ACTIVITY: Drop every picture, then repeat the records exactly.

----------------------------------------

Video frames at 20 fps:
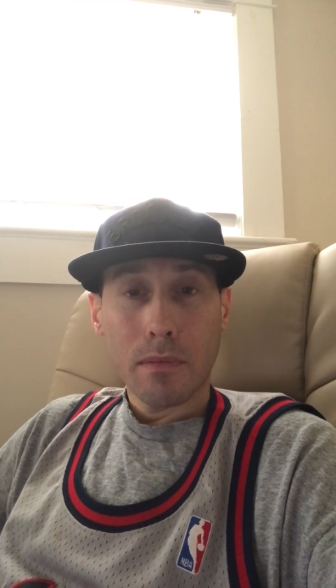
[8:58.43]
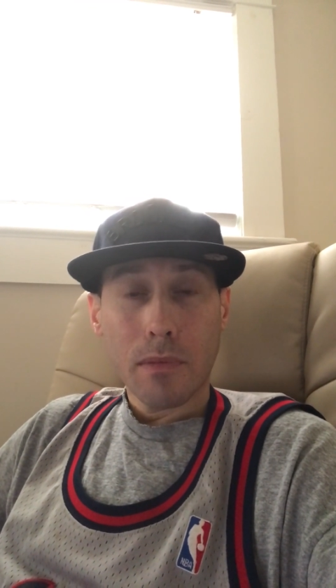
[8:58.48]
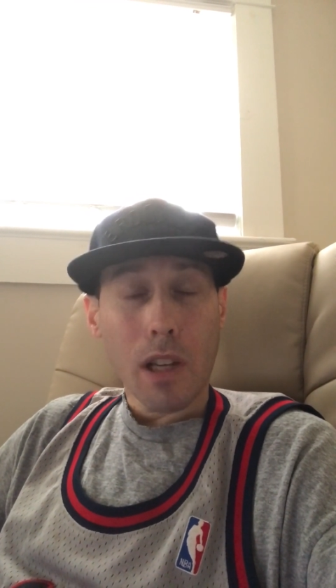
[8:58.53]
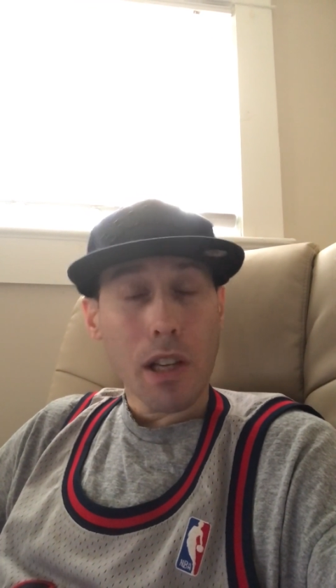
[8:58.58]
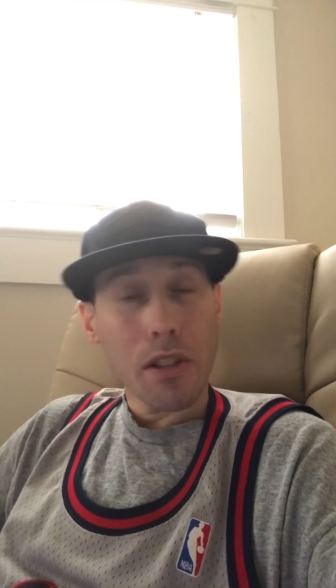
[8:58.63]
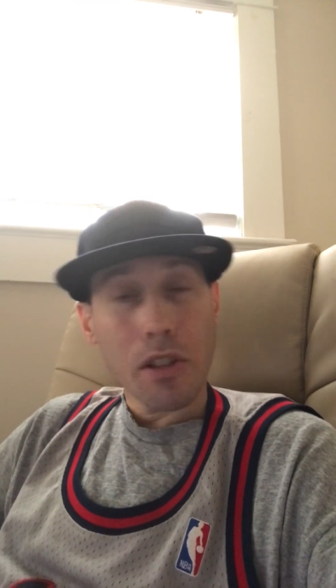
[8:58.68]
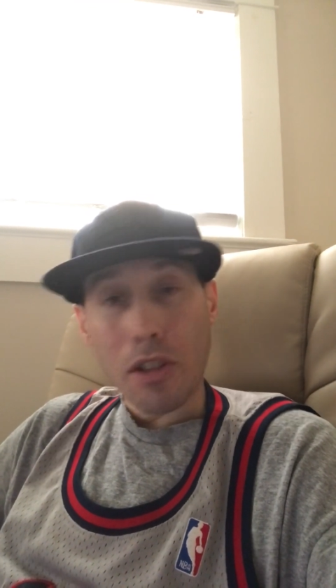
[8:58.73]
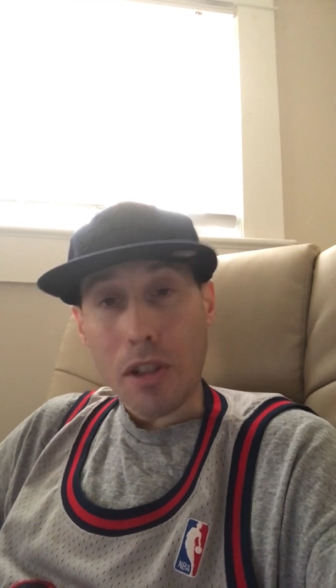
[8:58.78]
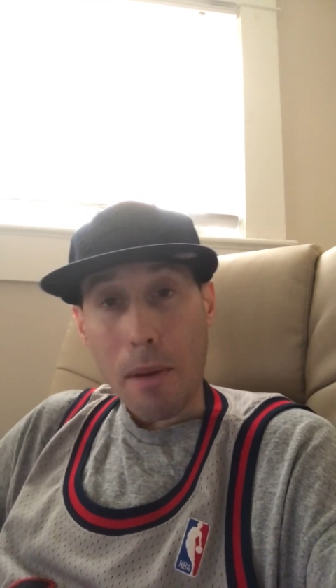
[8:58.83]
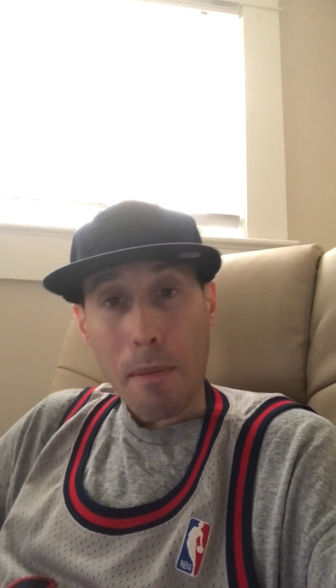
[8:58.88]

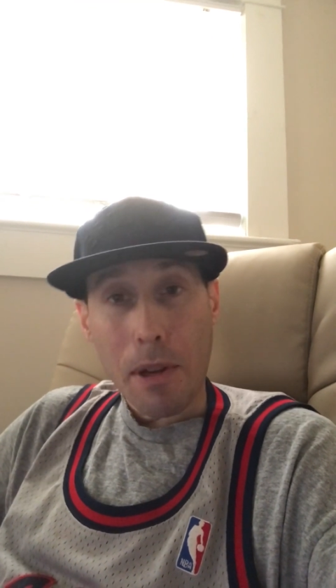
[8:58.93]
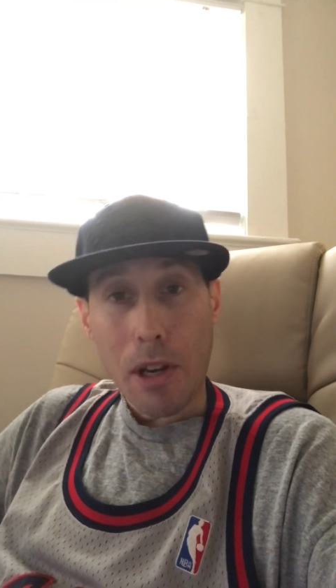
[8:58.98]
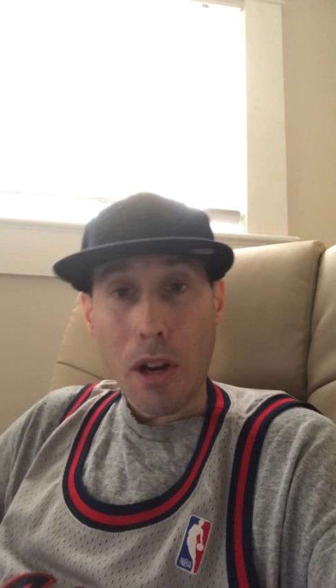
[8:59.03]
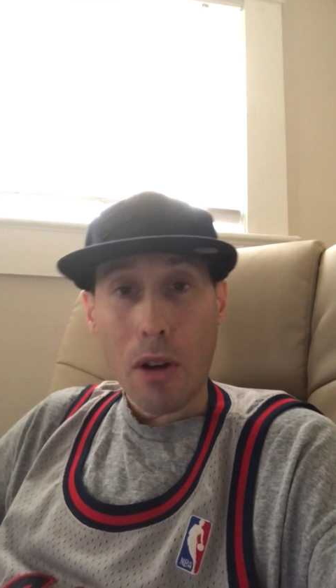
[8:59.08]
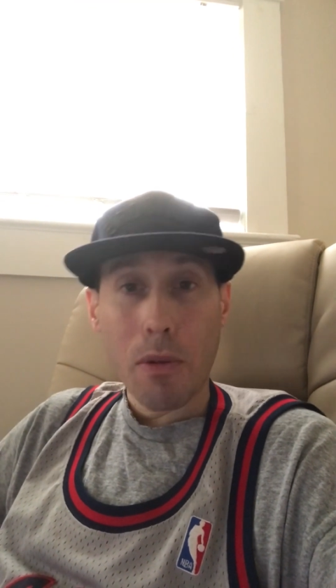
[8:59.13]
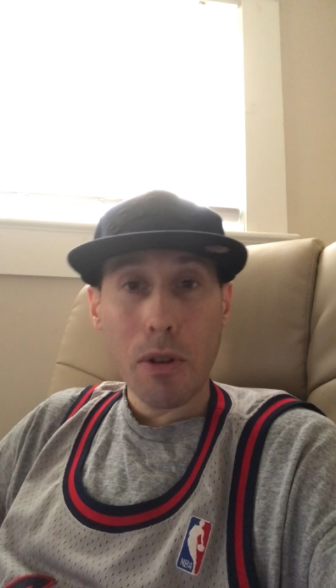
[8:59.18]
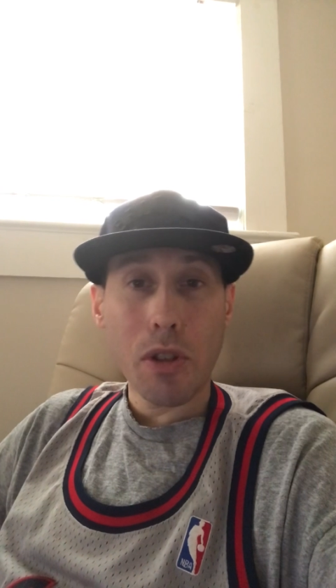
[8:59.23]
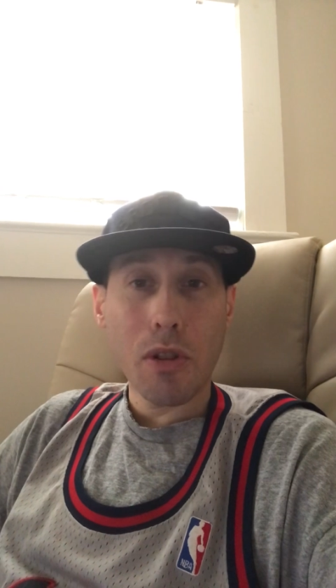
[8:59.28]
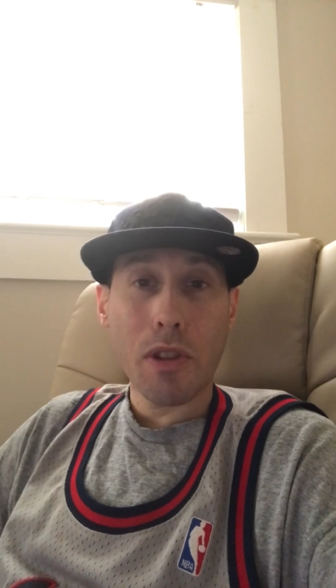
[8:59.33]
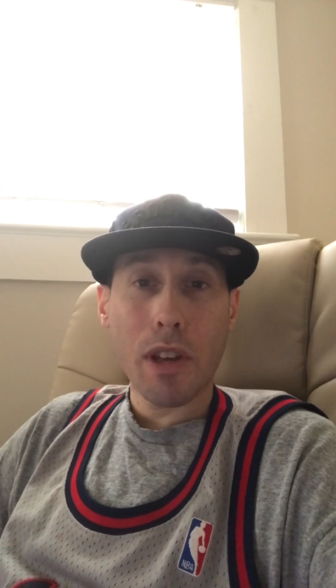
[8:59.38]
And just let me
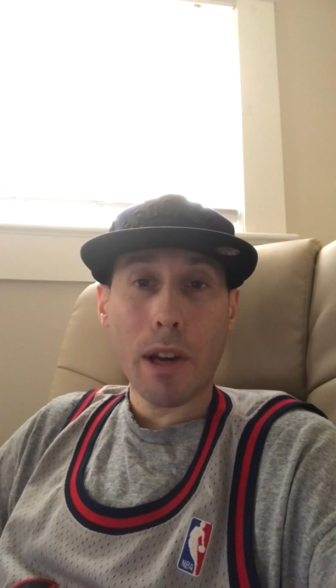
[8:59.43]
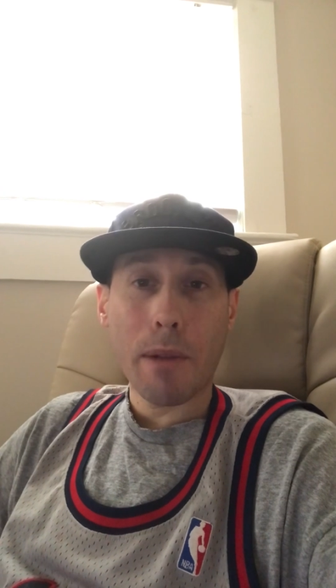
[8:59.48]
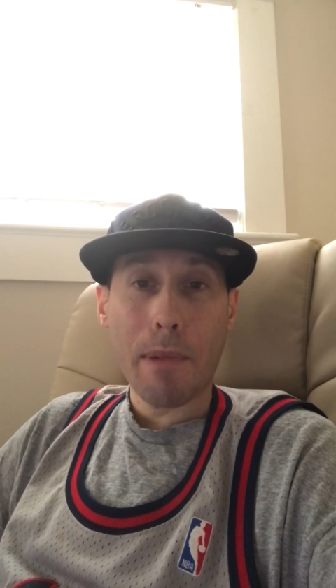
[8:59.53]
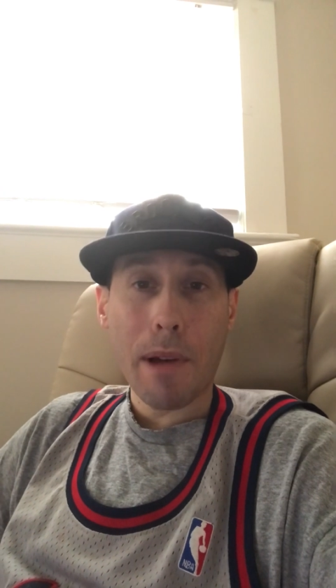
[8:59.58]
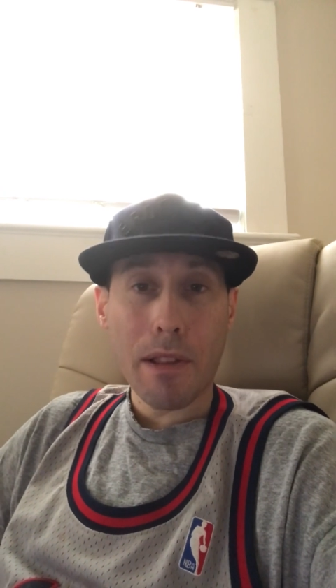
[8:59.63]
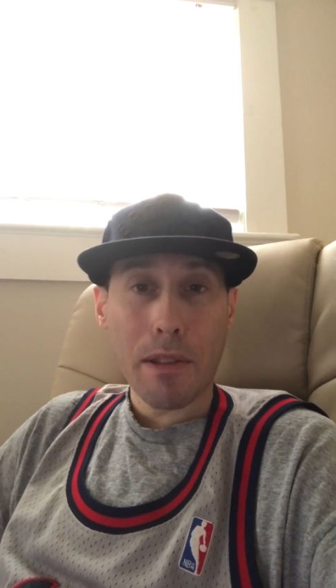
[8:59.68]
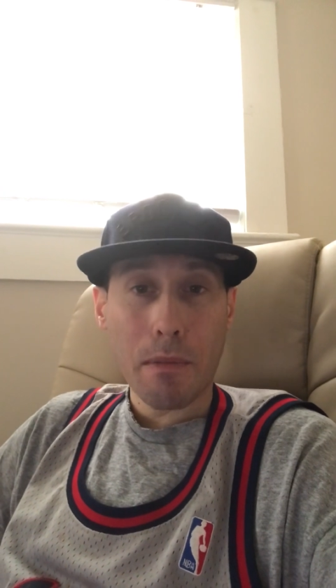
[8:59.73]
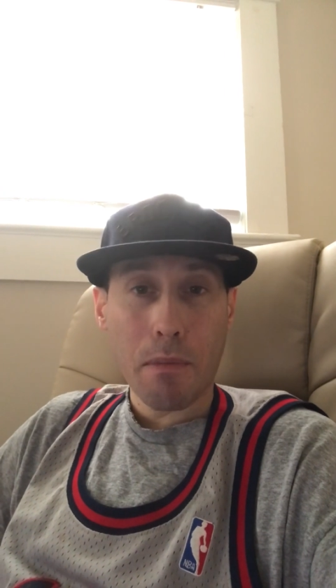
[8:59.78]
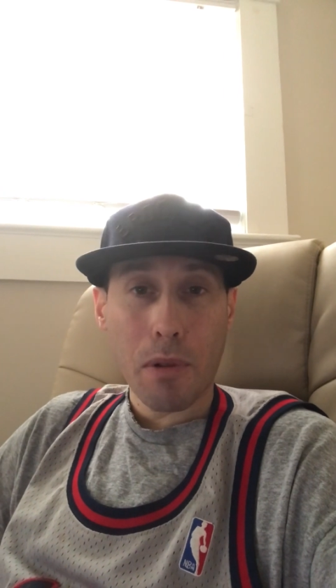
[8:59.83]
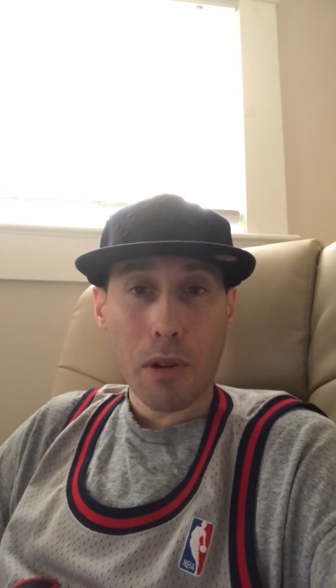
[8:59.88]
know what you think
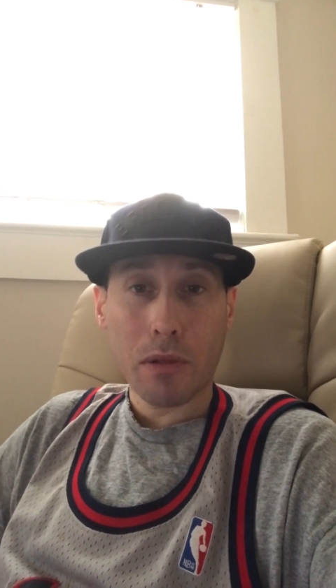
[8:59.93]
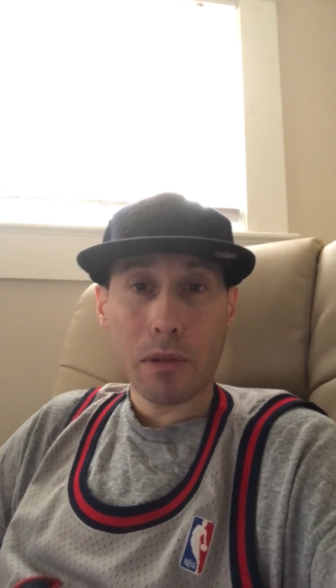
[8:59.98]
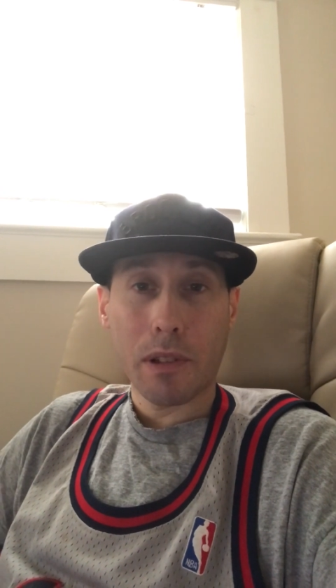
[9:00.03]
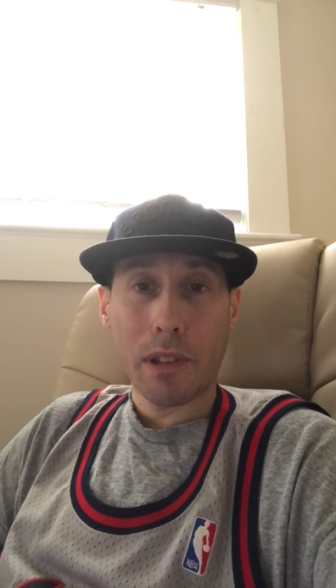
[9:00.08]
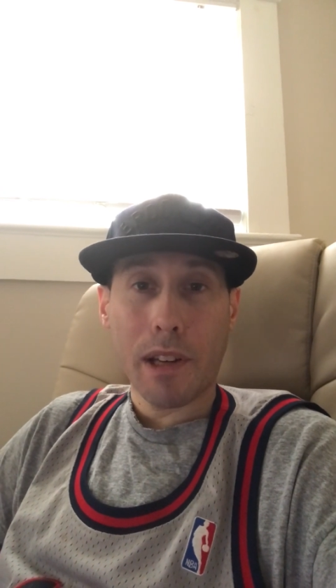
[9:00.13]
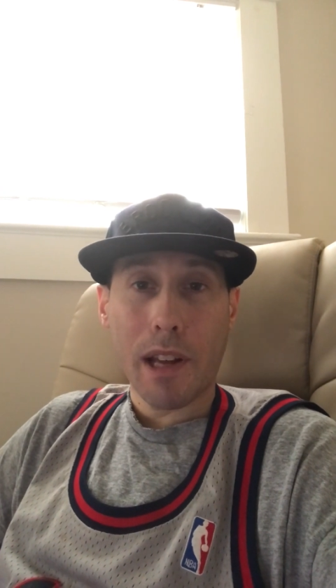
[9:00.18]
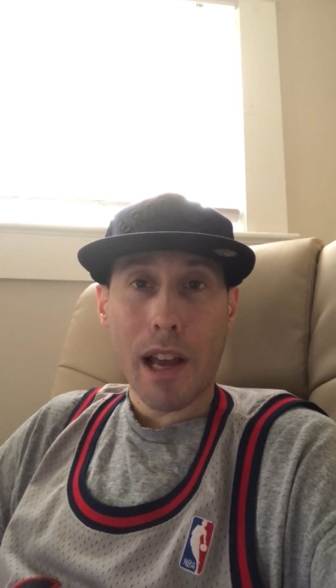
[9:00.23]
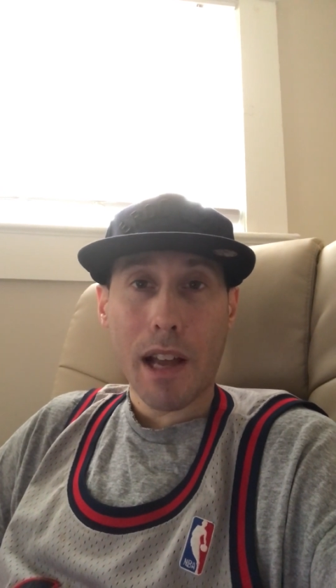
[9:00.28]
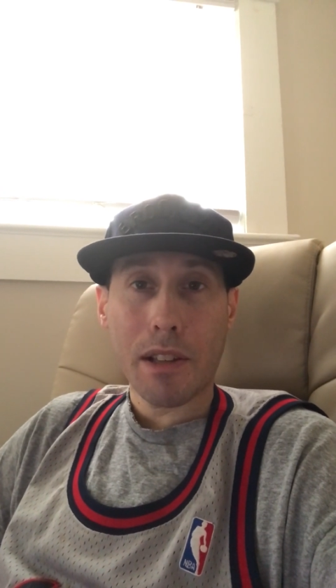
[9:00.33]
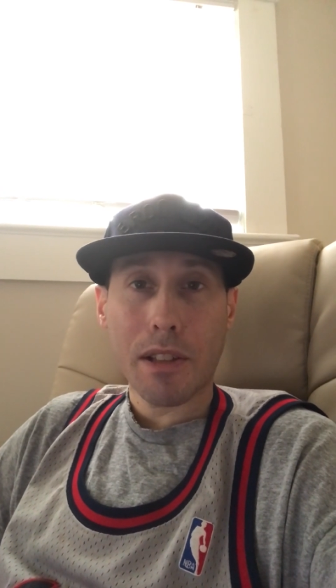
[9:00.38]
about the
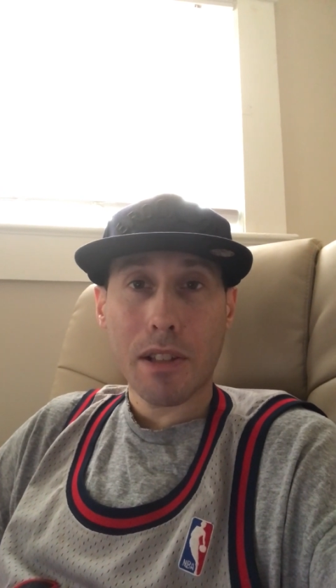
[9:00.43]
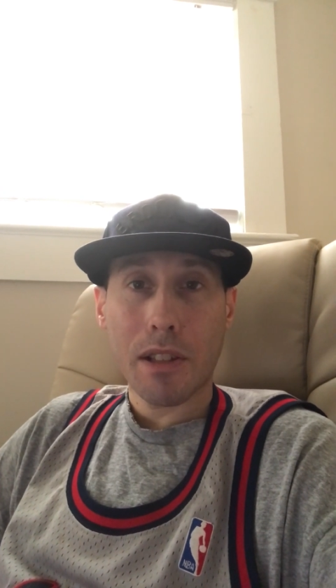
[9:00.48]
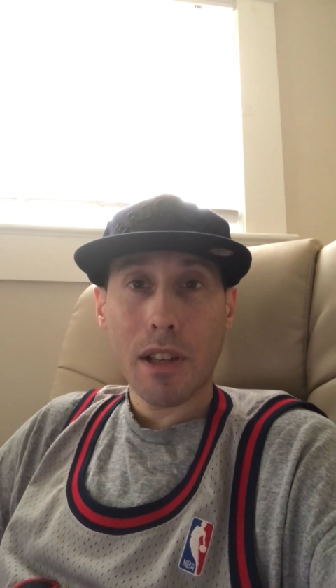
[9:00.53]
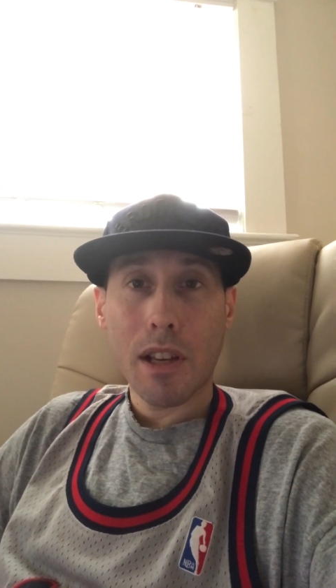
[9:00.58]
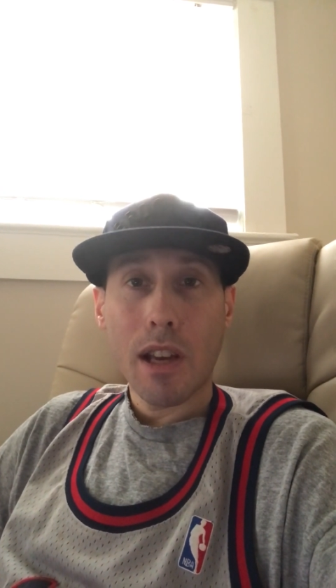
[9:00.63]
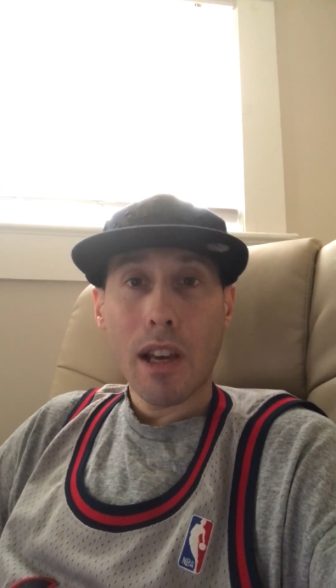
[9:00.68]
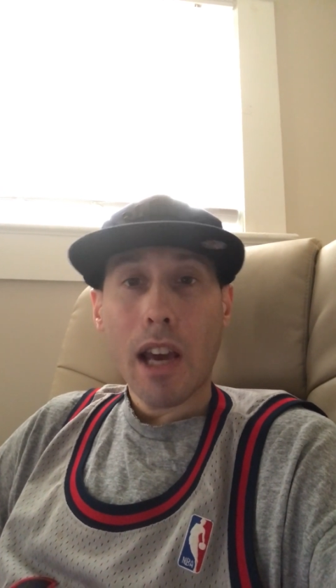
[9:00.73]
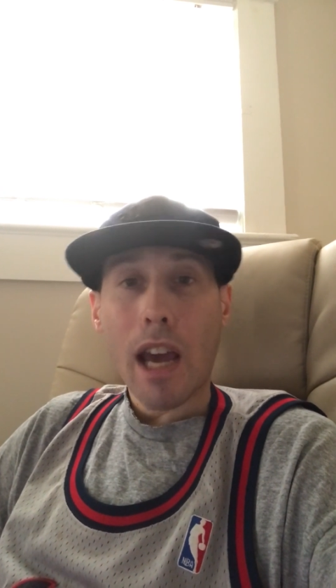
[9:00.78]
Brooklyn Nets.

----------------------------------------

FINAL ANSWER:
Video frames at 20 fps:
[8:58.43]
[8:58.48]
[8:58.53]
[8:58.58]
[8:58.63]
[8:58.68]
[8:58.73]
[8:58.78]
[8:58.83]
[8:58.88]

[8:58.93]
[8:58.98]
[8:59.03]
[8:59.08]
[8:59.13]
[8:59.18]
[8:59.23]
[8:59.28]
[8:59.33]
[8:59.38]
And just let me
[8:59.43]
[8:59.48]
[8:59.53]
[8:59.58]
[8:59.63]
[8:59.68]
[8:59.73]
[8:59.78]
[8:59.83]
[8:59.88]
know what you think
[8:59.93]
[8:59.98]
[9:00.03]
[9:00.08]
[9:00.13]
[9:00.18]
[9:00.23]
[9:00.28]
[9:00.33]
[9:00.38]
about the
[9:00.43]
[9:00.48]
[9:00.53]
[9:00.58]
[9:00.63]
[9:00.68]
[9:00.73]
[9:00.78]
Brooklyn Nets.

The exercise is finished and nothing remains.